* TASK DETAILS:
Leave out the pictures, and reproduce exactly the lines from the line containing "[1:10.87-1:11.93]" through the final line of the entries.

(Collected data)
>>>

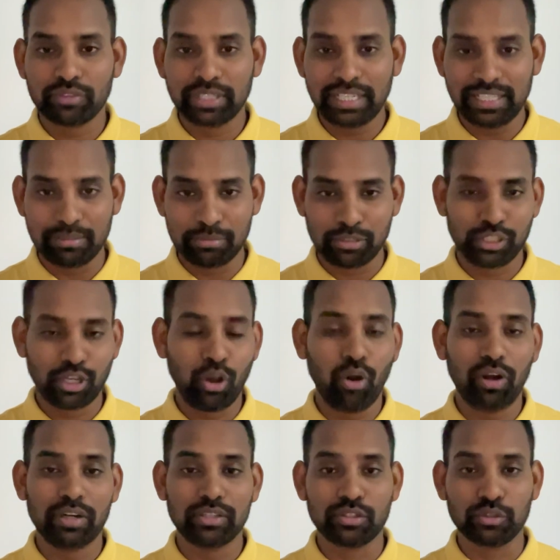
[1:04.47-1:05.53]
Teams
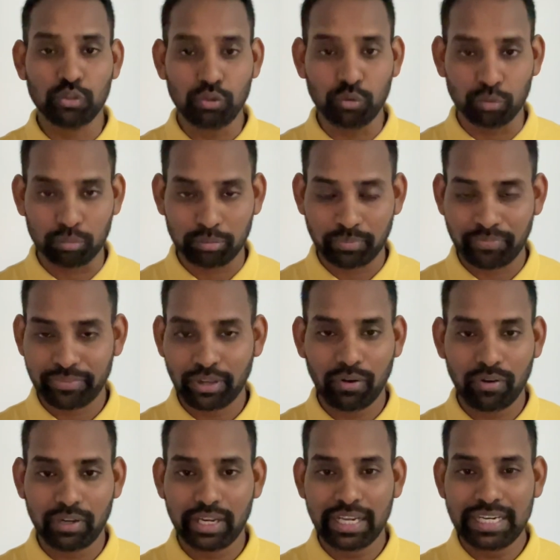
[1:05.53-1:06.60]
or Zoom
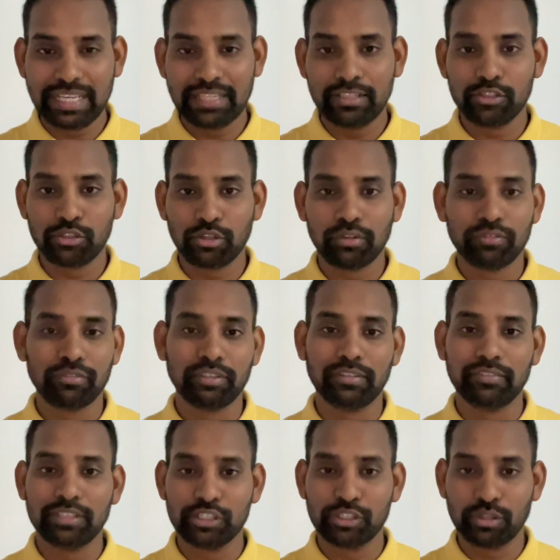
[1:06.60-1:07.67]
or any other software
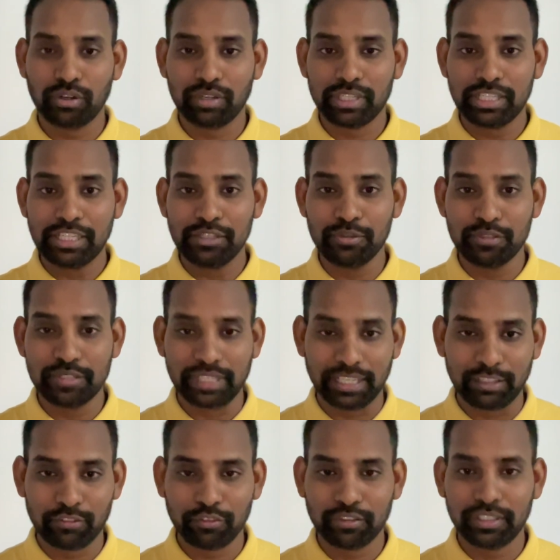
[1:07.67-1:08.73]
which you're
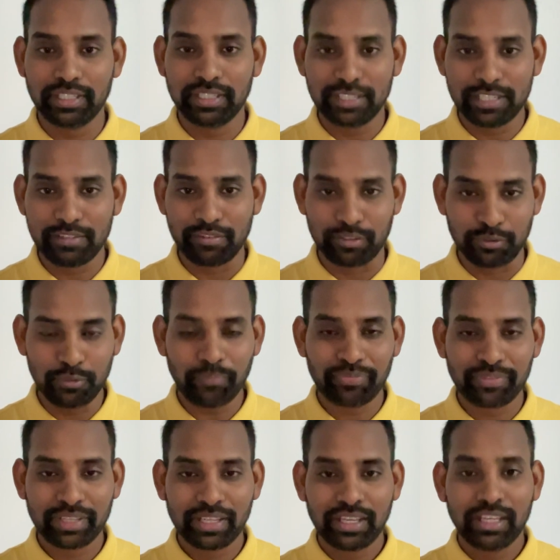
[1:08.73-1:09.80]
using for the interview,
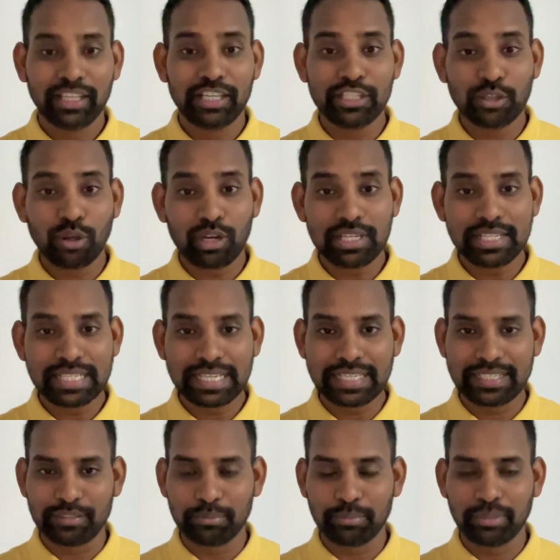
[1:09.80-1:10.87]
is all set
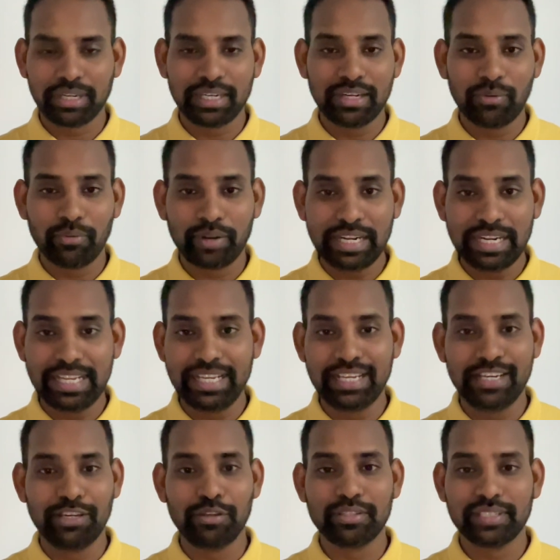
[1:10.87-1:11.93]
up and ready
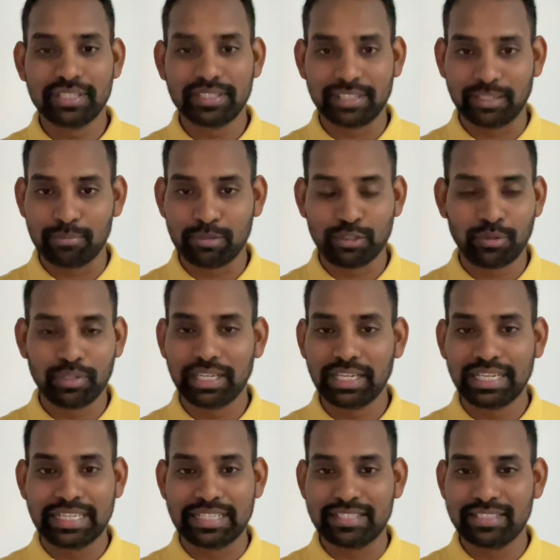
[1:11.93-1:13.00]
in your system so that
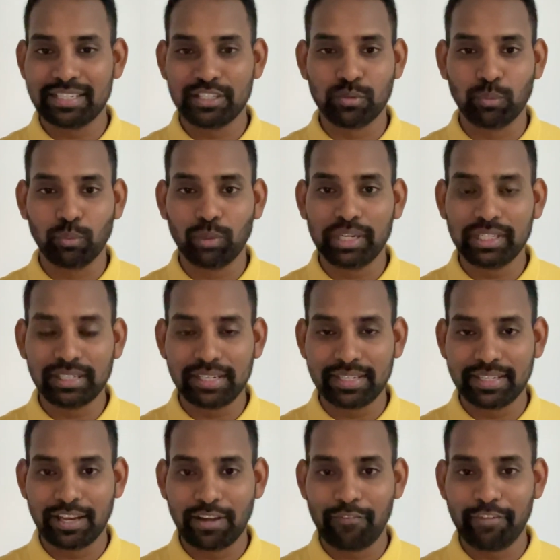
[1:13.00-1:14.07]
it's just one click
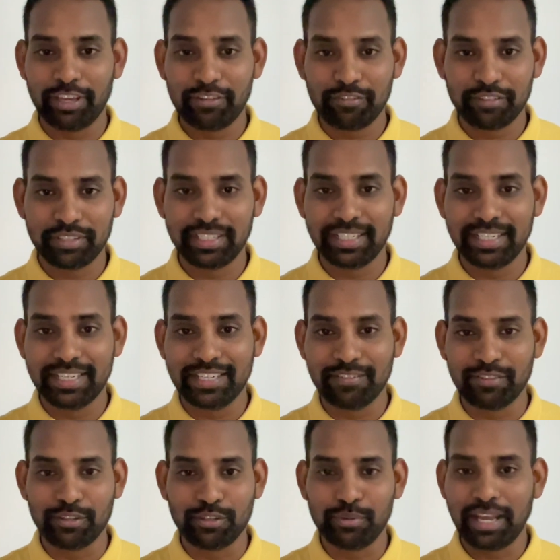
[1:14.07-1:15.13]
away for the
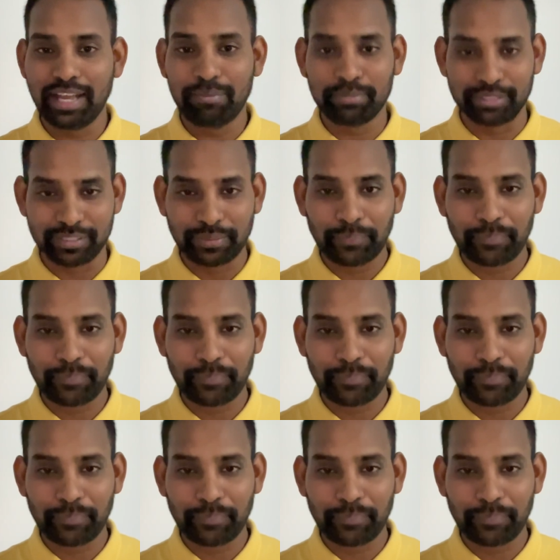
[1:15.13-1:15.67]
interview to happen,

<<<

* OUTPUT BELOW:
[1:10.87-1:11.93]
up and ready
[1:11.93-1:13.00]
in your system so that
[1:13.00-1:14.07]
it's just one click
[1:14.07-1:15.13]
away for the
[1:15.13-1:15.67]
interview to happen,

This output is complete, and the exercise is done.